Classifying Meanings & Documents - So & Long 2015

Computational-Content-Analysis-2020 / Readings-Responses

Repository for organising "exemplary" readings, and posting reponses.

6 stars 1 forks source link

Classifying Meanings & Documents - So & Long 2015 #9

Open jamesallenevans opened 4 years ago

jamesallenevans commented 4 years ago

Post your questions here (as comments) for:

So, Richard and Hoyt Long. 2015. “Literary Pattern Recognition: Modernism between Close Reading and Machine Learning.” Critical Inquiry 42(2): 235-267.

lkcao commented 4 years ago

This paper is really interesting, as it applies machine learning in one of the disciplines with most inner ambiguities and complexities. My questions are as follow: (1) How should we choose algorithms in our research? This paper use naive Bayes, which produces good results, but the author did not provide further information about why they chose this method instead of other ones. (2) Is (bags of words) proper input for studies about poem? Sometimes I guess it is not the words, but the sequence of words, that makes something poem. I guess "Jack eats a rabbit" is like a plain statement while "A rabbit eats Jack" is more like a poem....(And when haikus and 300-characters scientific reports about natural disasters were mixed up, the current algorithm might fail?)

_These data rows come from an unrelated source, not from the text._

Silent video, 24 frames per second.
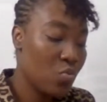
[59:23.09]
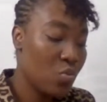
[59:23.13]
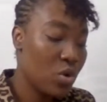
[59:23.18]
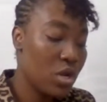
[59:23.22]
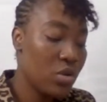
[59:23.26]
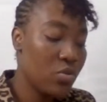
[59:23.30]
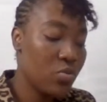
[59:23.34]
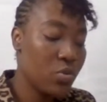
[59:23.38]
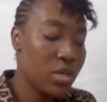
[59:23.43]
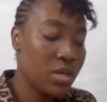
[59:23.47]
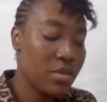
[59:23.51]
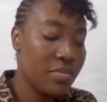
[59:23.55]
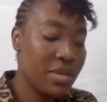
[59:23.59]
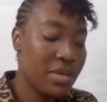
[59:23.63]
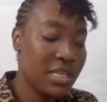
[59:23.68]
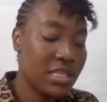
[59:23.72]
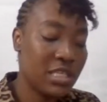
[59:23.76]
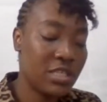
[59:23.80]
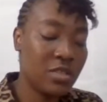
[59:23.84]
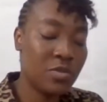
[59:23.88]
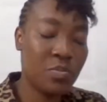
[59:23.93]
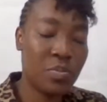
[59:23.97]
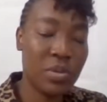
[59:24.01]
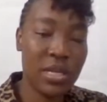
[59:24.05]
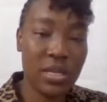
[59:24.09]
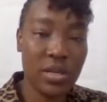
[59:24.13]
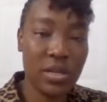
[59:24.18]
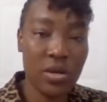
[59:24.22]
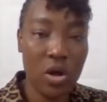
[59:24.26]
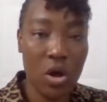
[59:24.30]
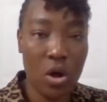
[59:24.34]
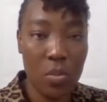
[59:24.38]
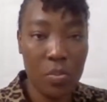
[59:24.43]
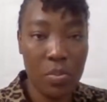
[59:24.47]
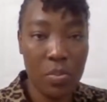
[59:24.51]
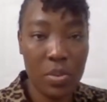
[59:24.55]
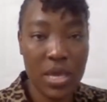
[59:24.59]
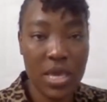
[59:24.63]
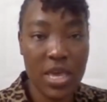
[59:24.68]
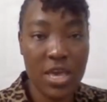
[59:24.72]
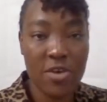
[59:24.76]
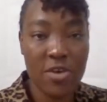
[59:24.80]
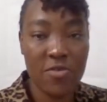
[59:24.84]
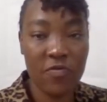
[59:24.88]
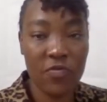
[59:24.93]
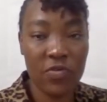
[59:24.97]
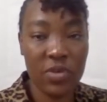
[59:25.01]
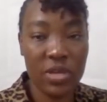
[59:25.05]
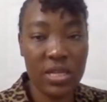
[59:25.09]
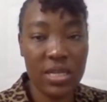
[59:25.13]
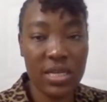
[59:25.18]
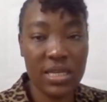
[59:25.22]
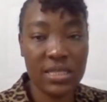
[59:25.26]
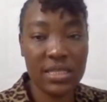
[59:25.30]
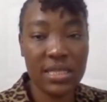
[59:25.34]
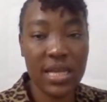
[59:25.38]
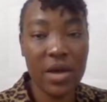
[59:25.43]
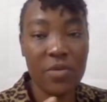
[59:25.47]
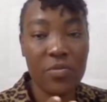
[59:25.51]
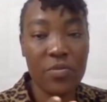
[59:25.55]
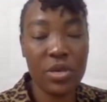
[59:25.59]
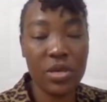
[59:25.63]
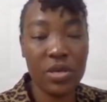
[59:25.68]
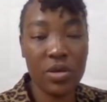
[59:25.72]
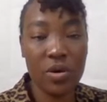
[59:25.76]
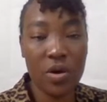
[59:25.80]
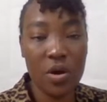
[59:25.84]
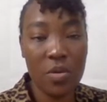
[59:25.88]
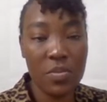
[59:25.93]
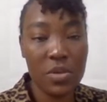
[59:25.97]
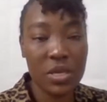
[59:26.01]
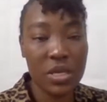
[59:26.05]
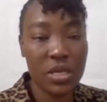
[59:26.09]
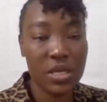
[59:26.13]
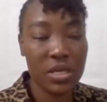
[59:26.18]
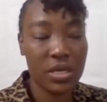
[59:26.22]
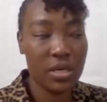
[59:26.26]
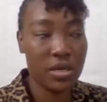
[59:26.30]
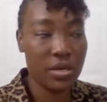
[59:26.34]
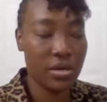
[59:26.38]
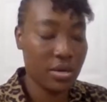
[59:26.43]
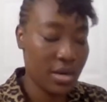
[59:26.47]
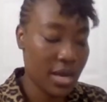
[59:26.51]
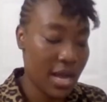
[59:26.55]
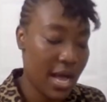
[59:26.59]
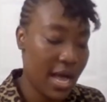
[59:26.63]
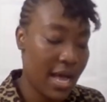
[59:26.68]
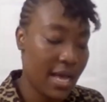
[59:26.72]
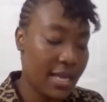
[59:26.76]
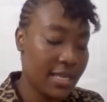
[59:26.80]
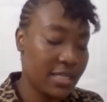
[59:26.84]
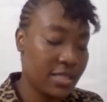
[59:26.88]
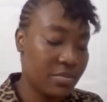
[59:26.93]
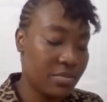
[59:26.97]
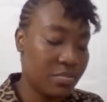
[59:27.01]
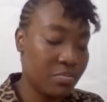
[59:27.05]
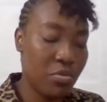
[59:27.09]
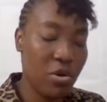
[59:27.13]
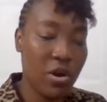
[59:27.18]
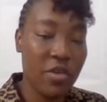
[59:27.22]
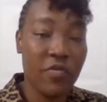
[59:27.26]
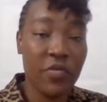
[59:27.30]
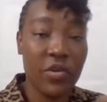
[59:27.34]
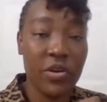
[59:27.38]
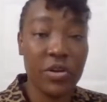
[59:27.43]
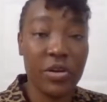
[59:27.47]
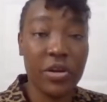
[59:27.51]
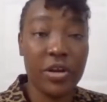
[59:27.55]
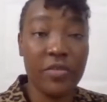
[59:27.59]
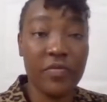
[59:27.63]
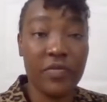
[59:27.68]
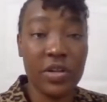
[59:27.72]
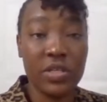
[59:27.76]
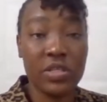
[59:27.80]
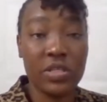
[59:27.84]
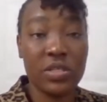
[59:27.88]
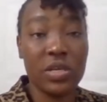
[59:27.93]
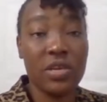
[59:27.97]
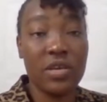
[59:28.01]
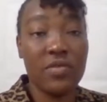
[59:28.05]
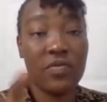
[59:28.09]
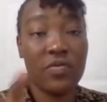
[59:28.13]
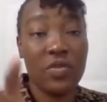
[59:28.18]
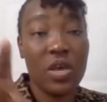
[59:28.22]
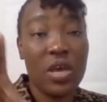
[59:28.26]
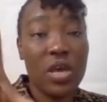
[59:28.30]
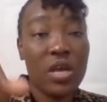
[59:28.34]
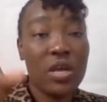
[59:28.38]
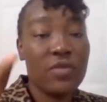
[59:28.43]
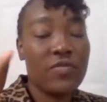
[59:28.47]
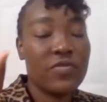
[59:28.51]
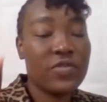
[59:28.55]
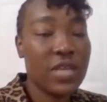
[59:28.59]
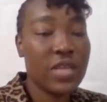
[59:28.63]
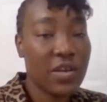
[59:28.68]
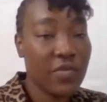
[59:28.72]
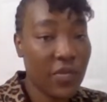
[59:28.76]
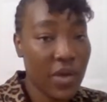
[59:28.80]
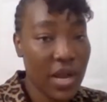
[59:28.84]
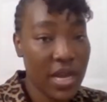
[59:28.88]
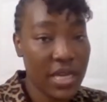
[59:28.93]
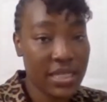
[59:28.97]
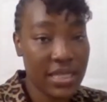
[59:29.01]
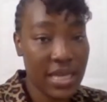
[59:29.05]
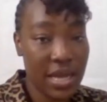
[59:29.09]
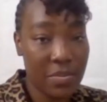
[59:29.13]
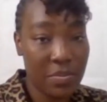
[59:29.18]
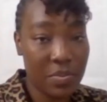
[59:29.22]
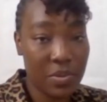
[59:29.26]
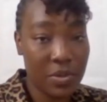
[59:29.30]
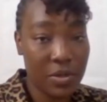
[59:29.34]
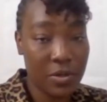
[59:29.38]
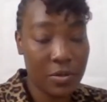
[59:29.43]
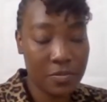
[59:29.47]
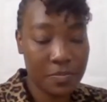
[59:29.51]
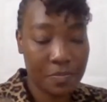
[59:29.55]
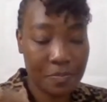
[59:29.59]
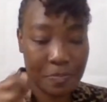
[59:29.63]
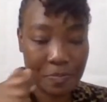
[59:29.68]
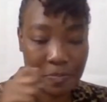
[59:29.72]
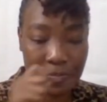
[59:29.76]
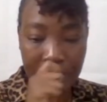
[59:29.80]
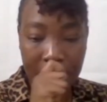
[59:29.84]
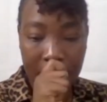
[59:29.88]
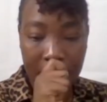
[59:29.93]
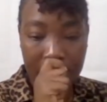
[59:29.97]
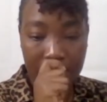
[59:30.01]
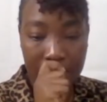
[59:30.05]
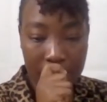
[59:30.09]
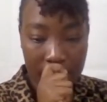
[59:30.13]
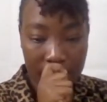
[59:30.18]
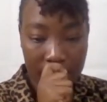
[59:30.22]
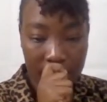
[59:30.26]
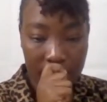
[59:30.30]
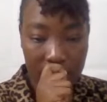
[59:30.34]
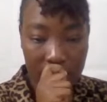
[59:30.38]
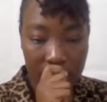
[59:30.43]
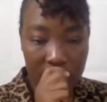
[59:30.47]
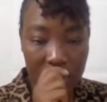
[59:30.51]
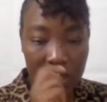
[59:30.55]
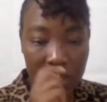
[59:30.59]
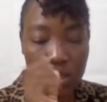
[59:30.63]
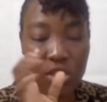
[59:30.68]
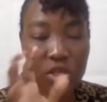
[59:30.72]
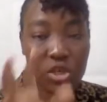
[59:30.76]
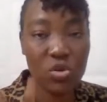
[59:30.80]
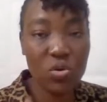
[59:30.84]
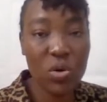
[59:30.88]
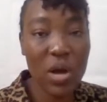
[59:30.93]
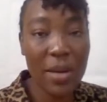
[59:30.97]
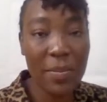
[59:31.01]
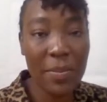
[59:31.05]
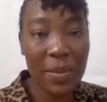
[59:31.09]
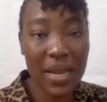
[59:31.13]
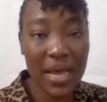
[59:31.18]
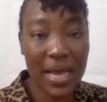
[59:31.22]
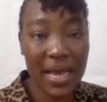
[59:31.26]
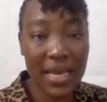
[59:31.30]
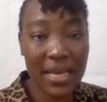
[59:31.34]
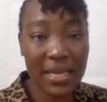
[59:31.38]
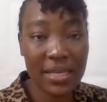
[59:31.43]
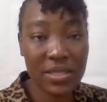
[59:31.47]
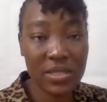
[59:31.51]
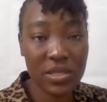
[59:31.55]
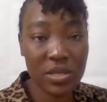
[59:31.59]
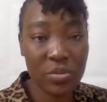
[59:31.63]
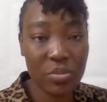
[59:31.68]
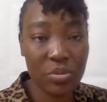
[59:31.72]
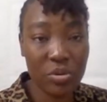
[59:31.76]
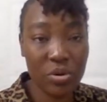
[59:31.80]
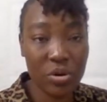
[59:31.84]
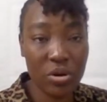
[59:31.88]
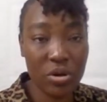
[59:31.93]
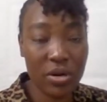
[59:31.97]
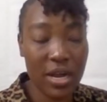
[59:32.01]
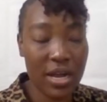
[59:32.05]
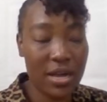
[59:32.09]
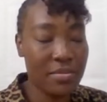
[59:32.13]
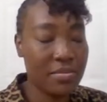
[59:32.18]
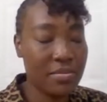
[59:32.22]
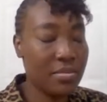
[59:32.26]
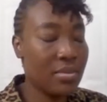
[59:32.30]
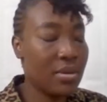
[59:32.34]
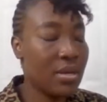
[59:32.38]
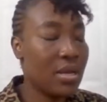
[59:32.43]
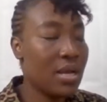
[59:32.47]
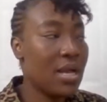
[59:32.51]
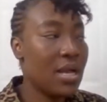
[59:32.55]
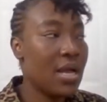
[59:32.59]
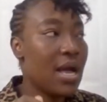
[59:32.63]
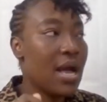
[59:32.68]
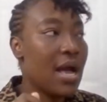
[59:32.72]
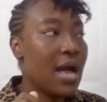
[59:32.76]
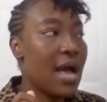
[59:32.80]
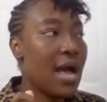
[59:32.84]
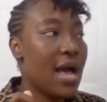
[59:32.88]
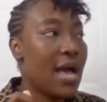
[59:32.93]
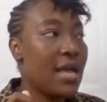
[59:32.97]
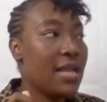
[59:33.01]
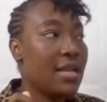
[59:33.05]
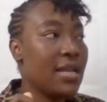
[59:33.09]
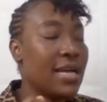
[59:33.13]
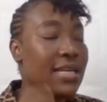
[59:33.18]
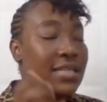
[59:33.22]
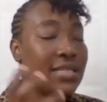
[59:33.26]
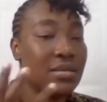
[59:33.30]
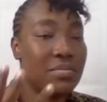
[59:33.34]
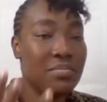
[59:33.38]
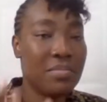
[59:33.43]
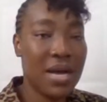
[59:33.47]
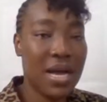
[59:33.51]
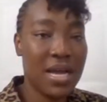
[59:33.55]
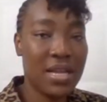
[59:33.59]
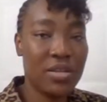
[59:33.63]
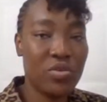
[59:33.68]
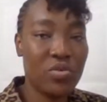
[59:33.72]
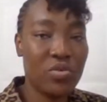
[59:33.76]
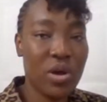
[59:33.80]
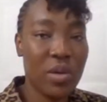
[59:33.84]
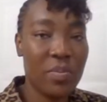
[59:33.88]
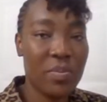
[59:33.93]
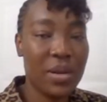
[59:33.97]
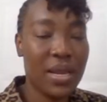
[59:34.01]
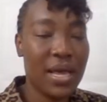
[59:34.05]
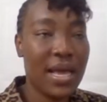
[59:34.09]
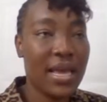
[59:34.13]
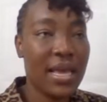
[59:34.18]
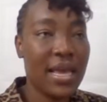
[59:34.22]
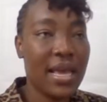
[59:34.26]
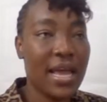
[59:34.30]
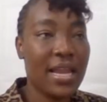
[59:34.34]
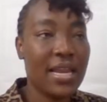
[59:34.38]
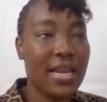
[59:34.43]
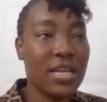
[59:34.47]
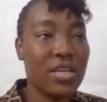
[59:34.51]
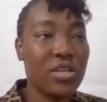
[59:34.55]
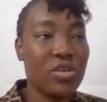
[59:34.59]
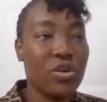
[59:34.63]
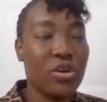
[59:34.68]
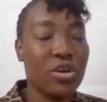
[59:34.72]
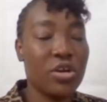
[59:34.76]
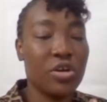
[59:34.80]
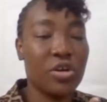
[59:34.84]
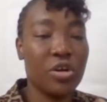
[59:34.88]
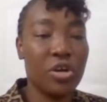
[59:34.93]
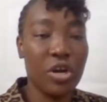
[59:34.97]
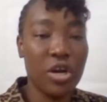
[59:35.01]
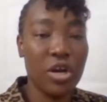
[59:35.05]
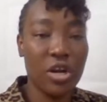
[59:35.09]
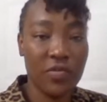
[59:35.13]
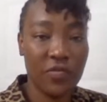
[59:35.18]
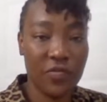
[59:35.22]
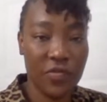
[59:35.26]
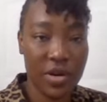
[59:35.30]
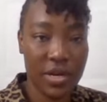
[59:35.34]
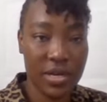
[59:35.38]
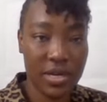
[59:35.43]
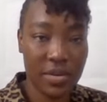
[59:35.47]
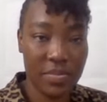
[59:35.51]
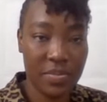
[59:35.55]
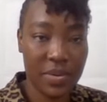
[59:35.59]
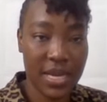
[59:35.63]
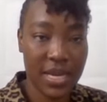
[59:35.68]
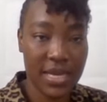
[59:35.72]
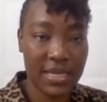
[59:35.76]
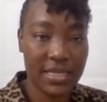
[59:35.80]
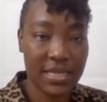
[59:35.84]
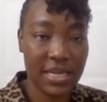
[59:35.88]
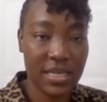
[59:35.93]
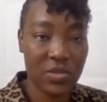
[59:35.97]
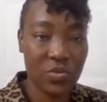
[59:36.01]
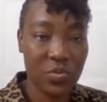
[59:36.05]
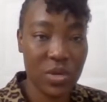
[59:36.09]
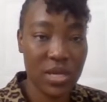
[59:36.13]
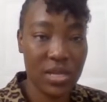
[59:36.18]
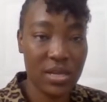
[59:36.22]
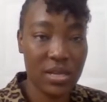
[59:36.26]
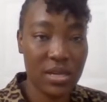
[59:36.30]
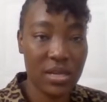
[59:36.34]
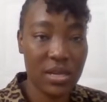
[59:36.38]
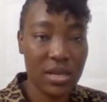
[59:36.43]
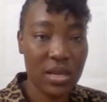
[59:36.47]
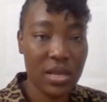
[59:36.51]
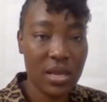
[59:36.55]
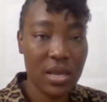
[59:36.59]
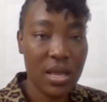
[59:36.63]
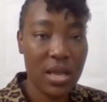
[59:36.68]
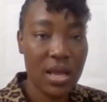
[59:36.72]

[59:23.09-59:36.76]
Will we be split up if it is that we come here as boyfriend, girlfriend? So if, say for example, you apply to the program And as the man, you apply, and then your girlfriend applies as well.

bjcliang-uchi commented 4 years ago

In their approach, "I" is included in the deleted stopwords (P255), but isn't it that the Haiku has a strong tendency to avoid using "I" (as discussed at the very beginning of the paper) and therefore it should be a variable that matters?
I really like they conduct certain literacy analysis before applying statistical methods. But as @clk16 mentions, intuitively, the sequence of words (or at least, n-grams) is more important than single words (uni-grams). It does not seem that they actually integrate their rich understanding of the history and context of Haiku into their statistical application.

jsmono commented 4 years ago

Although I am presenting this article, one thing I couldn't figure out is how their approach can be used in other kinds of literature. For example, if I want to analyze longer poems like "paradise lost", their method may not be very effective since Haiku is a very special concise form of poems, rendering it easier to analyze and categorize. Nevertheless, I do think their method is applicable to short poems in many other languages that have a unique and well-known format.

kdaej commented 4 years ago

This article suggests that a machine learning algorithm can successfully identify haiku poems among other English poems. While there are some truths to it, I believe this successful outcome was due to the homogeneous characteristic of haiku poems. They follow a certain style with a restricted number of words to use and mostly describe seasons. Would this mean that the text classification, in this case, relies on the distinctive nature of text data more than the algorithm?

yaoxishi commented 4 years ago

It's very interesting to apply machine learning algorithms to analyze haiku poems as poems are a game of words that could vaguely also vividly expression of human emotion. I am curious of how the algorithms could understand the vague meaning of the words, sentence and how the holistic meaning could be understood.